[Collected data entries]
───

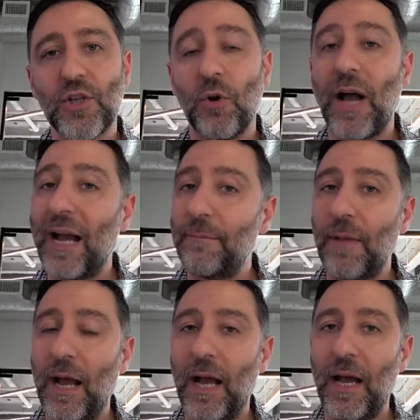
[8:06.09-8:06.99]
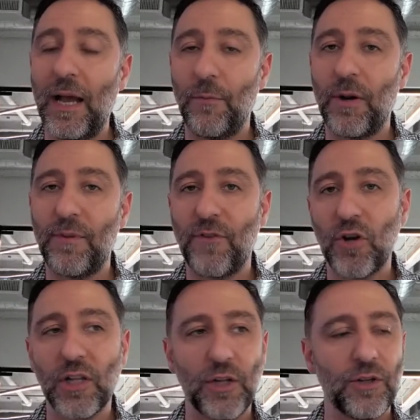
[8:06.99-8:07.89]
So I want to be
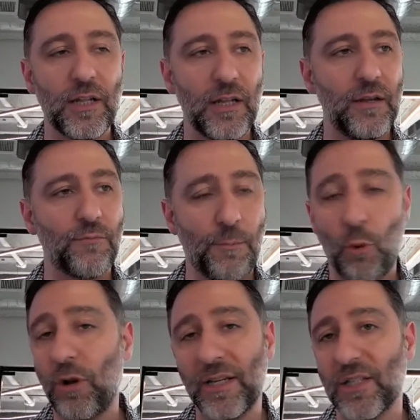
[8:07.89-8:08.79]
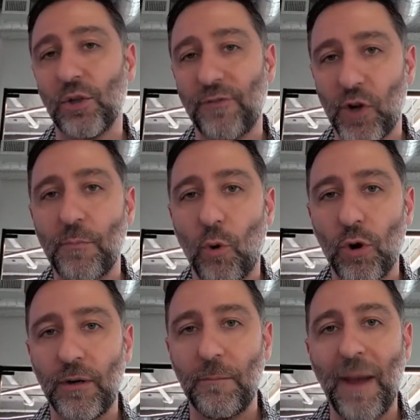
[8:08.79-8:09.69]
very clear that reporting is still very
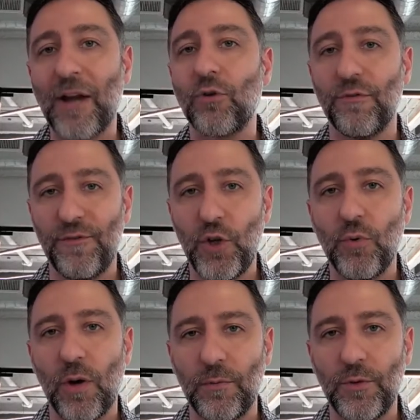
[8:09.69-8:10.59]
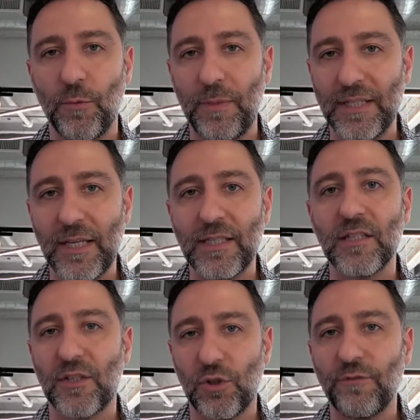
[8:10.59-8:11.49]
important. Macro view on your business
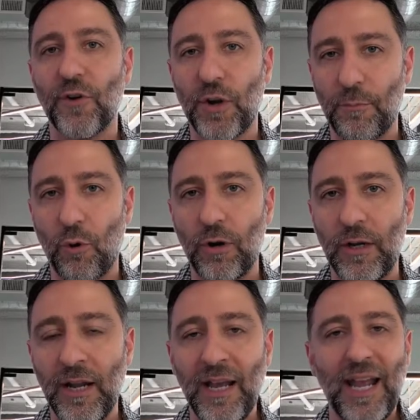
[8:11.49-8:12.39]
is still very important.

───

▶ **Problem details**
With the pictures omitted, reproduce the data above exactly.

▶ **Task result**
[8:06.09-8:06.99]
[8:06.99-8:07.89]
So I want to be
[8:07.89-8:08.79]
[8:08.79-8:09.69]
very clear that reporting is still very
[8:09.69-8:10.59]
[8:10.59-8:11.49]
important. Macro view on your business
[8:11.49-8:12.39]
is still very important.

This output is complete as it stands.